La spiegazione sta nel concetto di carica di allergeni: non importa a quante sostanze una persona sia allergica, quel che importa è se la carica di allergeni (la somma del contributo di ogni singolo allergene) supera, in un determinato momento, la soglia allergica; solo allora si avranno dei sintomi clinici.
Se riuscissimo ad abbassare l’esposizione a Fel D1, probabilmente, potremmo mantenere la carica allergica sotto la soglia.
Questo, ovviamente, vale per tutti gli allergeni. È per questo che è buona norma, per un soggetto allergico, cercare di eliminare il più possibile gli altri allergeni (come, ad esempio, gli acari della polvere) con attente procedure igieniche.
Ci sono diversi metodi per evitare l’esposizione a Fel D1, ma alcuni, soprattutto quelli riguardanti il gatto, sono ben poco praticabili (ad esempio, escludere il gatto dalla camera da letto, tenere il gatto fuori casa o fargli regolarmente il bagno).
È ben noto cosa succede se si impedisce al gatto l’accesso a un’area della casa: in taluni casi l’animale può risultarne talmente stressato da andare incontro a patologie correlate allo stress, come diarrea da C. perfringens, cistiti e infezioni delle alte vie respiratorie (soprattutto legate a herpesvirus).
In aggiunta, per diminuire l’esposizione alla causa scatenante, alcuni gatti sono incoraggiati a vivere più spesso outdoor (con tutte le problematiche sanitarie e ambientali che ne conseguono) o in recinti o strutture esterne appositamente ideate.
Tutte queste strategie possono aiutare, ma se si riuscisse ad affrontare il problema alla radice?
Neutralizzare Fel D1
Per neutralizzare Fel D1 sono state sfruttate le capacità degli anticorpi policlonali.
Per arrivare a ciò i ricercatori hanno immunizzato delle galline verso l’allergene Fel D1, inducendole a sintetizzare anticorpi specifici anti-Fel D1.
Questi anticorpi, contenuti in grandi quantità nel tuorlo d’uovo, sono stati poi miscelati al cibo del gatto.

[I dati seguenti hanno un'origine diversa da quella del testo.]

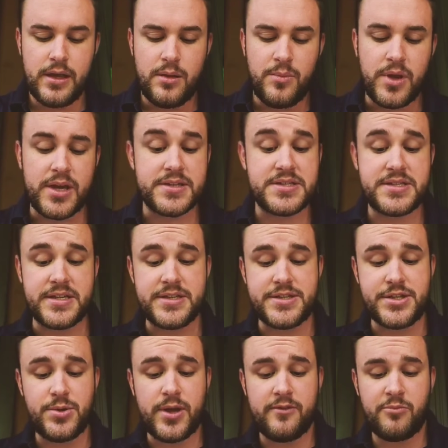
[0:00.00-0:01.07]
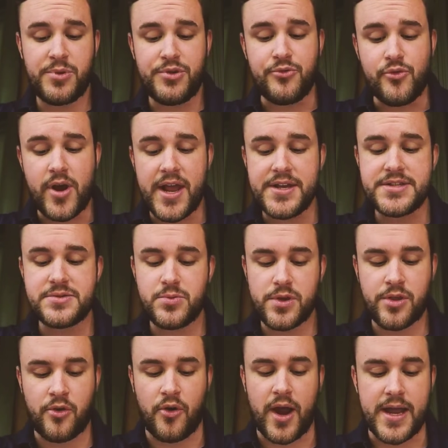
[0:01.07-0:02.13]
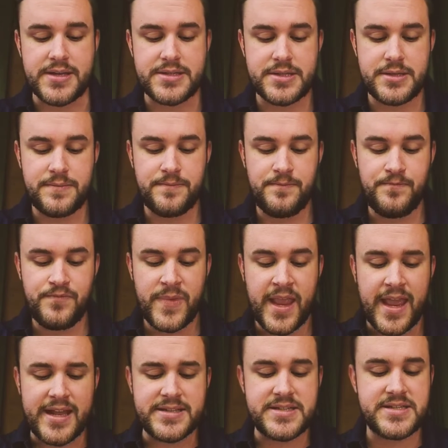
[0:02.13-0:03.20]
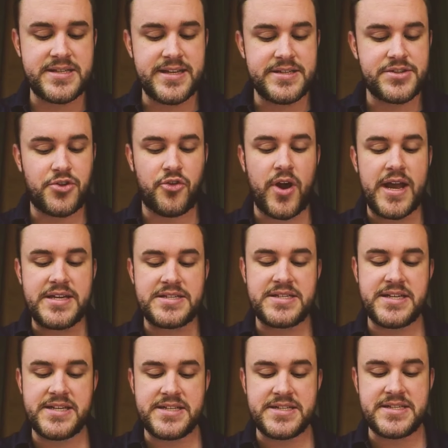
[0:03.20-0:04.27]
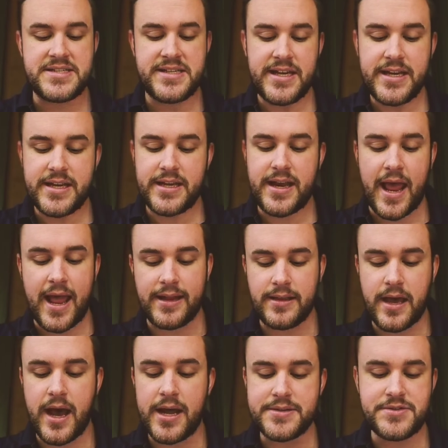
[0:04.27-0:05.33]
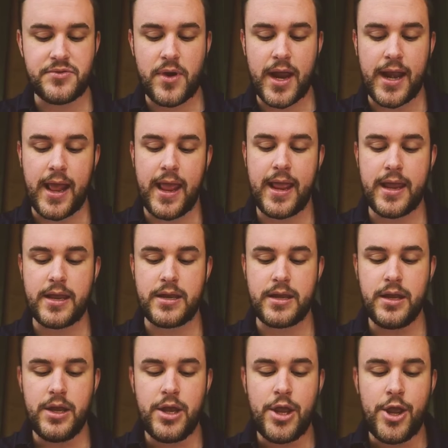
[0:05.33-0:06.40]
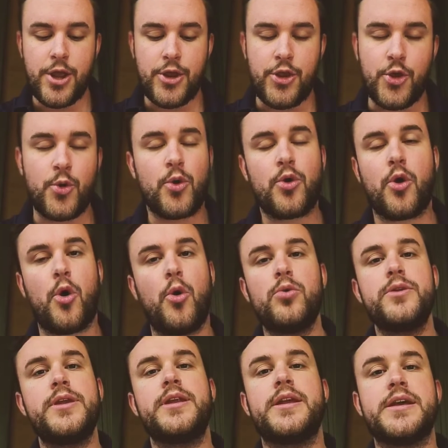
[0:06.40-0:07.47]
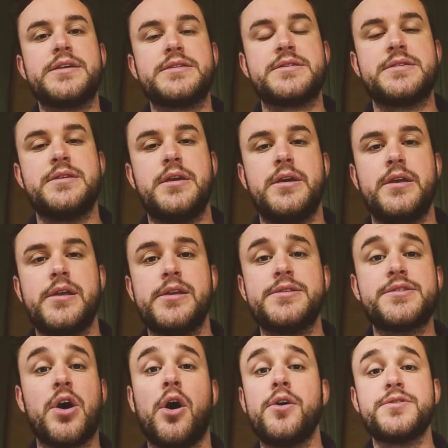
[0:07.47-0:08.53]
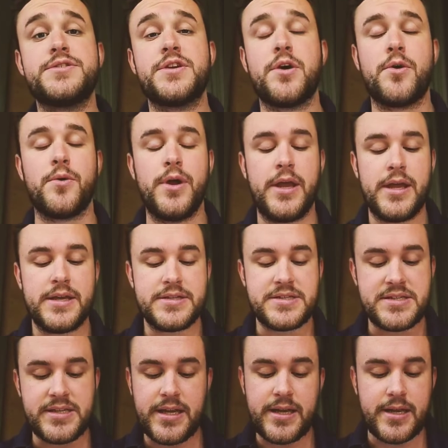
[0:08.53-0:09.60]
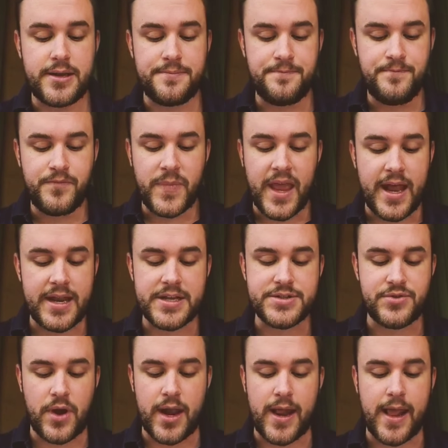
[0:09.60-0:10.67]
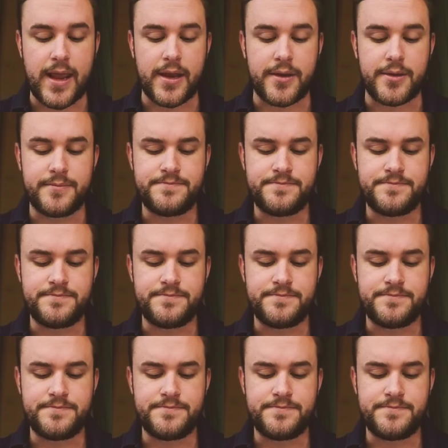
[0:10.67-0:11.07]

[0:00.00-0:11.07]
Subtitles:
Because since you have been raised with Christ, and since Christ is seated at God's right hand, your holiness is also seated at his right hand.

Una volta ingeriti, essi si legano a Fel D1 presente nella saliva, neutralizzandola.
In questo modo, durante il grooming, il gatto non distribuirà più un allergene, ma solo Fel D1 neutralizzata e quindi innocua.
Il risultato è che la concentrazione di Fel D1 nella saliva si abbassa concretamente in maniera significativa, dopo sole tre settimane di alimento specifico.
Non solo, i livelli di Fel D1 si abbassano anche a livello di pelo e di cute (scaglie cutanee) del gatto.
Nello specifico, in un altro studio è stato dimostrato che, dalla terza settimana, l’86% dei gatti in esame hanno mostrato una riduzione di almeno il 30% di Fel D1 attiva, mentre il 50% una riduzione di almeno il 50%.
Alla decima settimana la riduzione media è stata del 47%.
Pur non azzerandosi, questo evidente abbassamento può essere comunque sufficiente per mantenere la carica di allergeni al di sotto della soglia.
Il vantaggio di questo approccio è evidente: neutralizzare Fel D1 permette di intervenire alla base del problema, prevenendo le conseguenze dell’esposizione agli allergeni.
Ma neutralizzare Fel D1 porta a effetti indesiderati?
No, perché questa tecnologia non va ad alterare la produzione e la funzionalità della proteina, di cui, come già detto non sappiamo precisamente il ruolo nell’organismo.
Questo metodo impedisce solo di scatenare reazioni allergiche nell’uomo.
Reali benefici per l’uomo
I dati scientifici e la teoria sono incoraggianti, ma questa tecnologia funziona davvero nella pratica?
Per rispondere ci viene in aiuto uno studio dell’Università di Washington (USA) cui viene esaminata l’efficacia della riduzione di Fel D1 nei confronti dei sintomi clinici allergici umani.
I risultati sono ottimi: i punteggi relativi ai sintomi sia nasali che oculari sono significativamente più bassi in persone a contatto con i gatti trattati.
In aggiunta, sta per essere pubblicato una ricerca che si concentra sull’effetto di questa dieta sulla qualità del rapporto tra padrone e gatto.
Gli effetti benefici riportati sono evidenti: se le persone non mostrano più sintomi allergici, possono finalmente dedicare al gatto tutto il tempo che si merita, con enormi benefici nel loro rapporto con l’animale.